Bemla Devi, a health care assistant and Unison member, said: ‘We need this hospital and I need my job. The service we provide is first class and we must be allowed to continue to do so.

‘I went on the march to stop the closure last summer along with very many other members of staff. None of us want it to close.’

Twenty-one-year-old Sophie Grummitt said: ‘My mum’s a nurse in Paediatrics.

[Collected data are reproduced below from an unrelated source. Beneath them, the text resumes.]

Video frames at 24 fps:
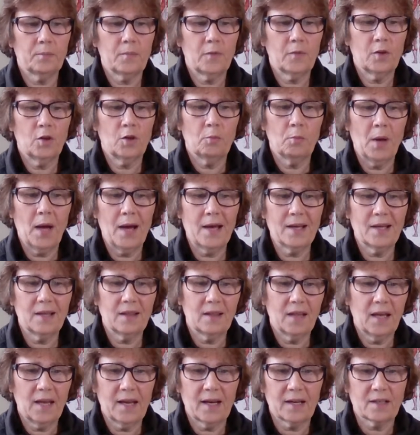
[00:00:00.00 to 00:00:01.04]
your body
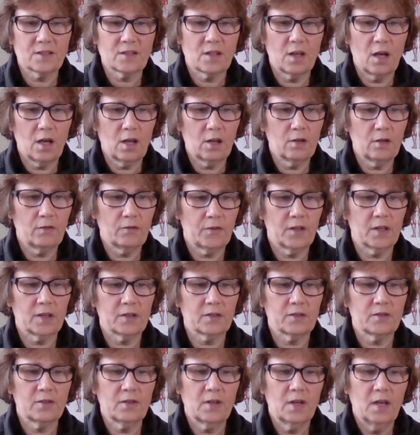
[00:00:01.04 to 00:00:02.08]
lacks all of
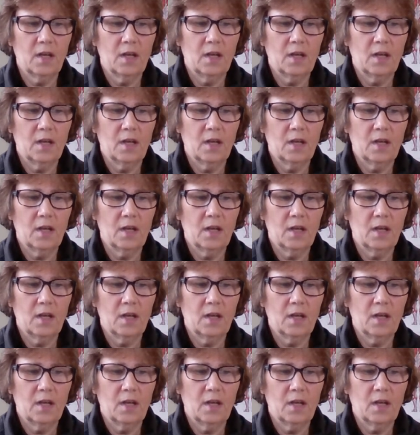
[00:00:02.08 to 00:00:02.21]
this.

She’s right in the middle of her nursing degree, which is being funded by the hospital, and she doesn’t even know if she’s going to be allowed to finish it.

‘This government is causing damage to basic things, it must be stopped.’

Thousands of Lewisham residents in South London are marching today against proposals to shut the A&E and Maternity departments at Lewisham hospital.

Unite said what was happening in Lewisham, the dismantlement of NHS provision so that it can be sold off to the private sector for profit, is a mirror image of what is going to happen across England in the coming months.

Steve Turner, Unite executive director of policy and a local resident, who will be speaking at the rally said: ‘When the future of a solvent and well-run A&E department like Lewisham, serving 750,000 residents can simply be wiped out, what hope is there for other hospitals starved of resources?

‘If we don’t stand together to expose the litany of broken promises we’ve been pedalled by this government, the whole NHS will be privatised before our very eyes.’

The Unison trade union added that the closure plan is in spite of pre-election pledges by the Tories to ‘stop all forced hospital A&E department closures’.

Conroy Lawrence, Unison representative at the hospital, said: ‘We urge the Secretary of State for Health, Jeremy Hunt, to listen to what the people of Lewisham are saying, and to study the detailed opposition to the closure plans put forward by all sections of the medical and nursing profession.’

Mike Davey, Unison branch secretary, said: ‘Jeremy Hunt should not ignore the deep concerns of the medical and nursing professions, and from the public.’

Unison stressed: ‘These closures are driven not on clinical grounds, but due to massive reductions in NHS funding, exacerbated by the disastrous Private Finance Initiative which has bankrupted so many hospitals.’